Oil and Politics in the Gulf of Guinea
- Author : Ricardo Soares de Oliveira
- Publisher : Hurst & Company
- File Size : 45,5 Mb
- Release : 03 June 2023
- ISBN : STANFORD:36105123313384
- Page : 408 pages
- Rating : 4/5 (21 users)
Summary: Oil and Politics in the Gulf of Guinea PDF is a Fantastic Guinea, Gulf of book by Ricardo Soares de Oliveira. It was published by Hurst & Company on 03 June 2023. This Book has 408 pages and Available to download in PDF, EPUB and Kindle Format. Read detail book and summary below and click download button to get book file and read directly from your devices.
This book investigates the paradox at the heart of present-day Gulf of Guinea politics. The governance crisis festering throughout every one of the region's states ought to discourage outsiders from capital-intensive, long-term commercial involvement and cast doubts over the political survival of ruling cliques. However, the presence of large petroleum deposits radically changes this equation: the negative dynamics of state failure and wide-spread violence affect the general population but spare the oil nexus.

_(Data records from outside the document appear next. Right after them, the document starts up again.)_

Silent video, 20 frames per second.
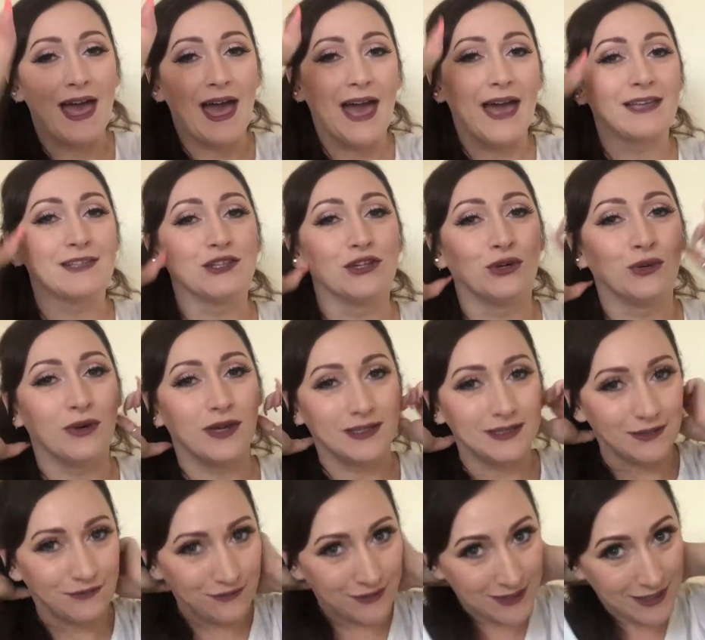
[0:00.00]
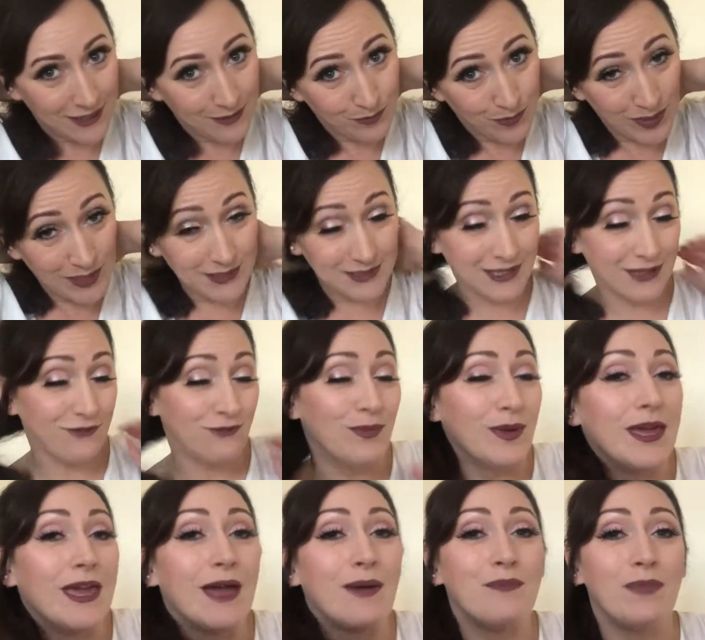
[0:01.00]
As always, if you did, please give
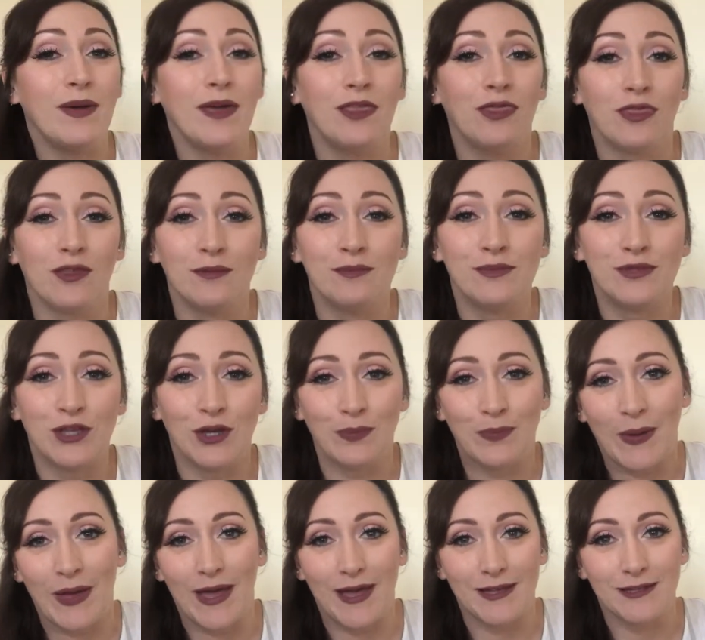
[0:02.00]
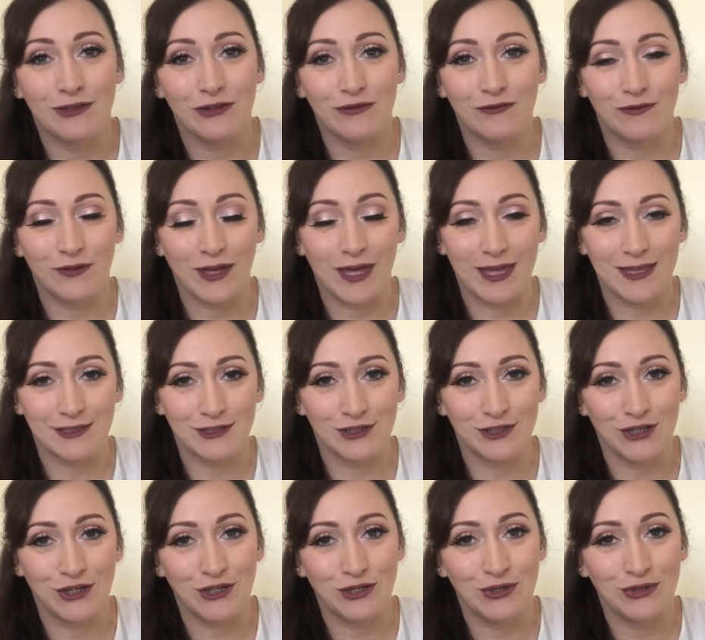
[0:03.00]
me a big thumbs up and don't forget
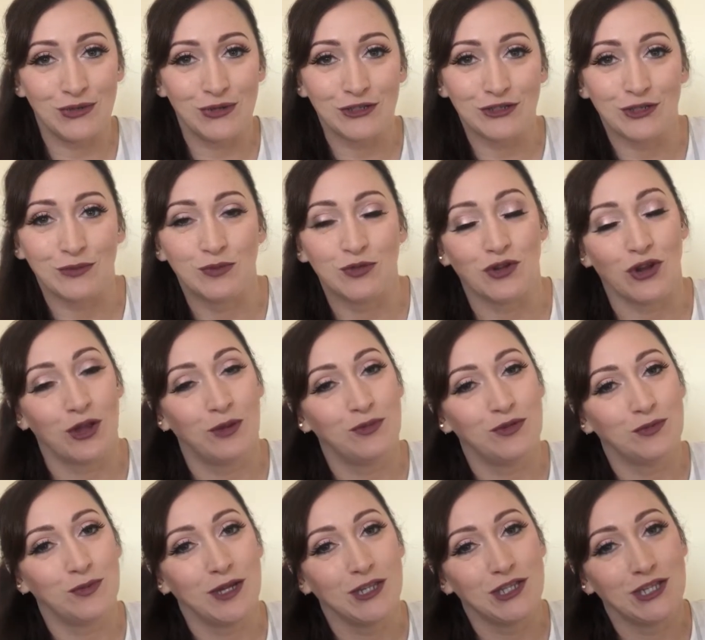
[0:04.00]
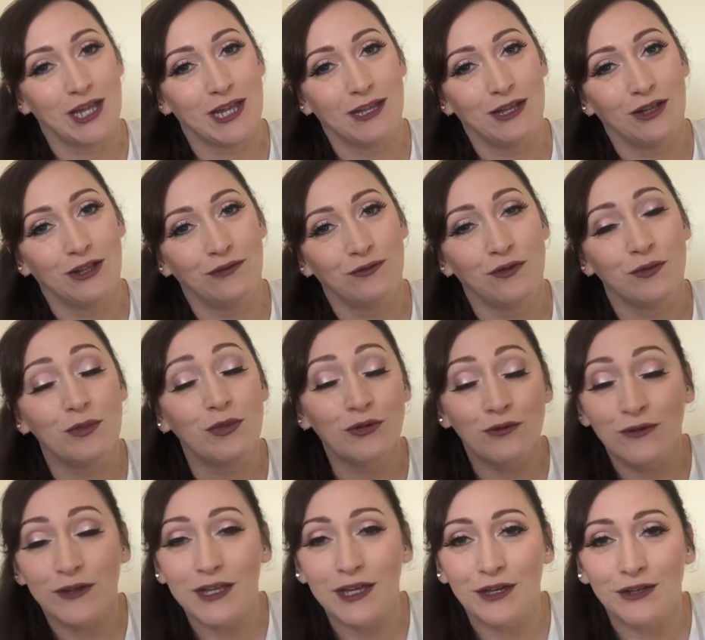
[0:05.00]
to subscribe to my channel for
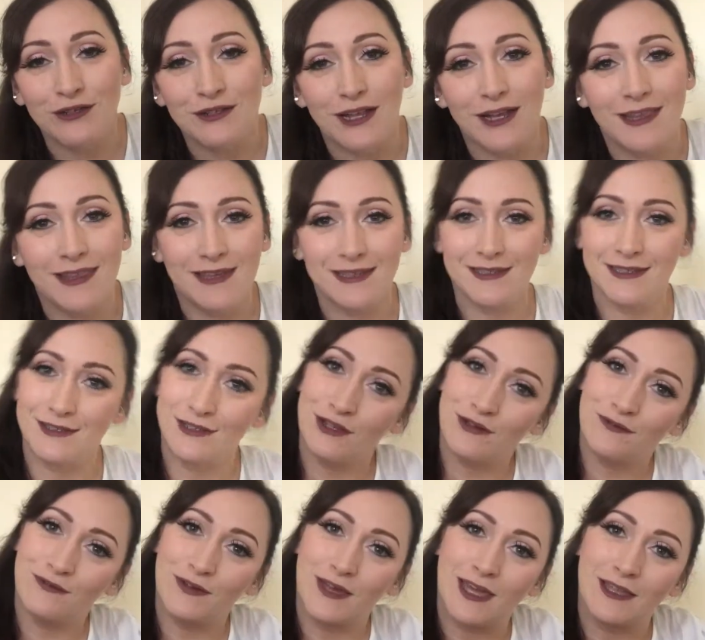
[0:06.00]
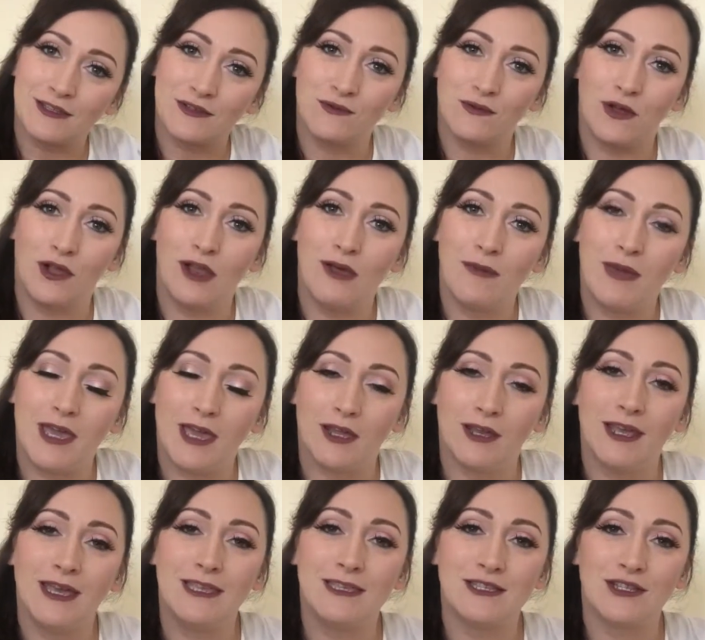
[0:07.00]
more videos like this, and don't forget to follow me
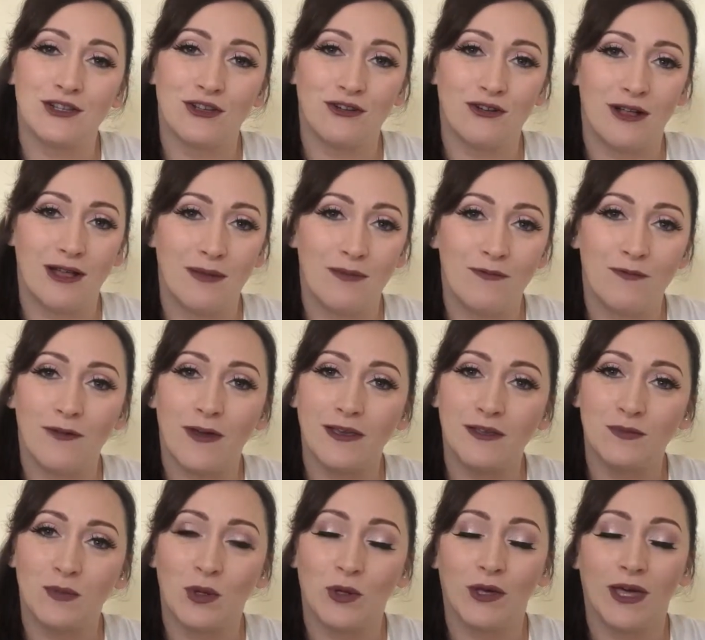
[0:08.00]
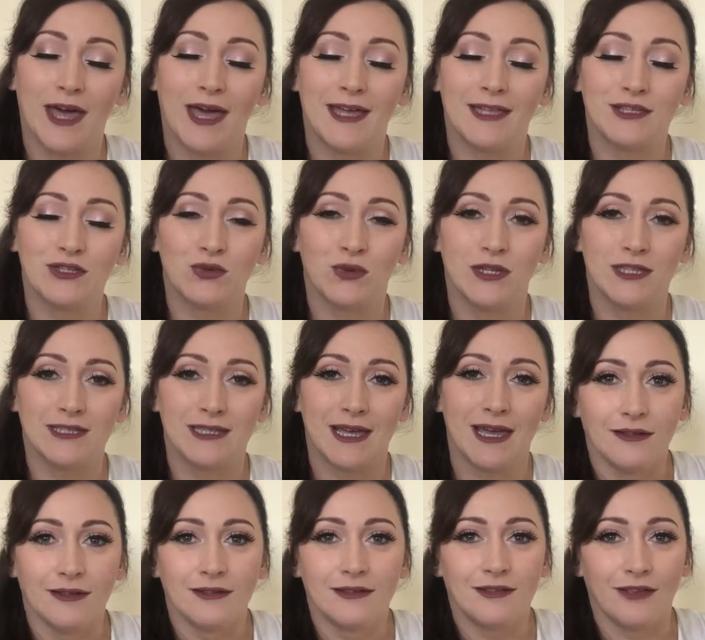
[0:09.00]
on Instagram, Facebook and
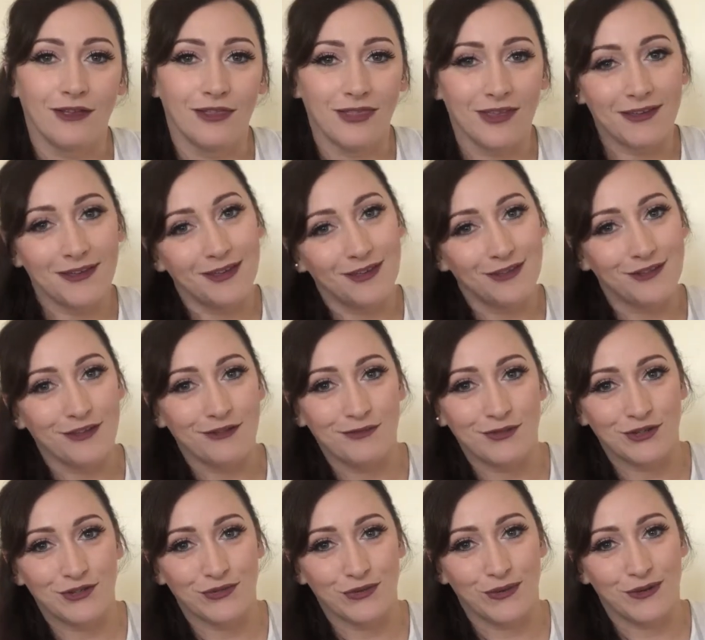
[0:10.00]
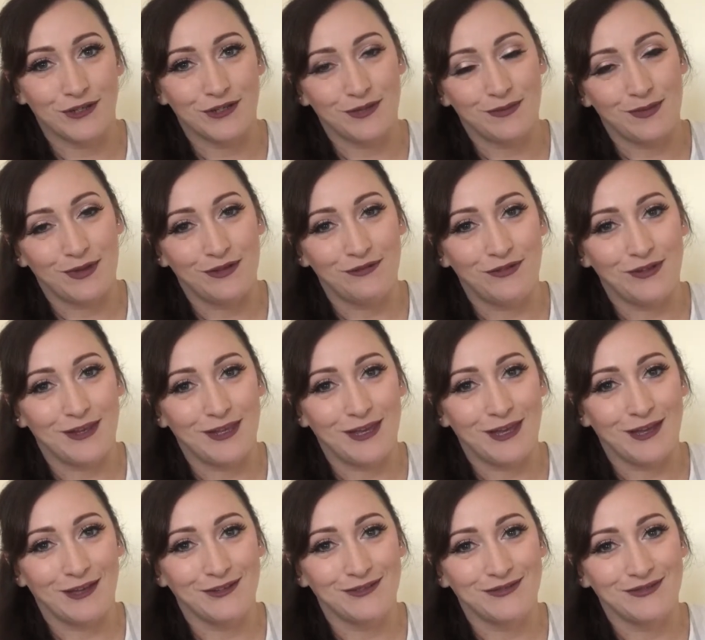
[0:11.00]
Twitter. So thank you so much for watching my
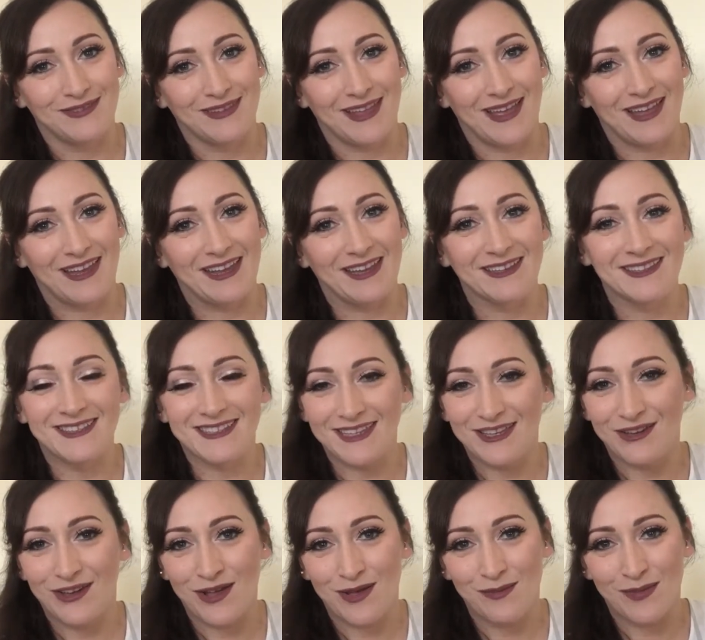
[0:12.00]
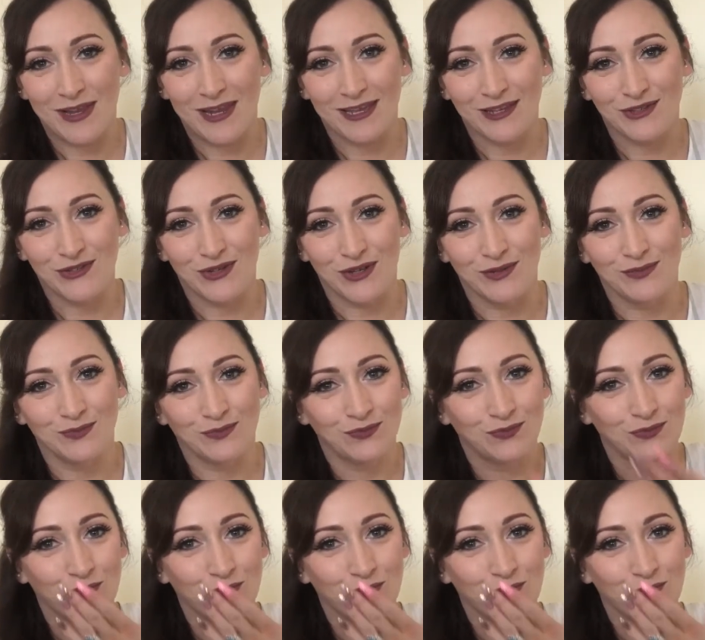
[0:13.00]
video, and I'll see you in my next one.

The material and political resources made available by oil allow states to survive regardless of bad policies, facilitate their governing elites' material success regardless of reckless management, earn international allies regardless of erratic domestic conduct, and make companies want to invest regardless of risk. The recent oil boom only strengthens this paradoxical viability. Making possible what is arguably the largest inflow of resources into Africa in history, it is of a different order from the short-term viability afforded by the exploitation of other natural resources. Nonetheless, the partnership between insiders and outsiders that permits the extraction of oil is not conducive to positive long-term outcomes in institution-building or broad-based economic growth. Highly dependent on uninterrupted money flows and beset by various destabilising trends, the political economy of oil in the Gulf of Guinea is poised in a state of 'permanent crisis'.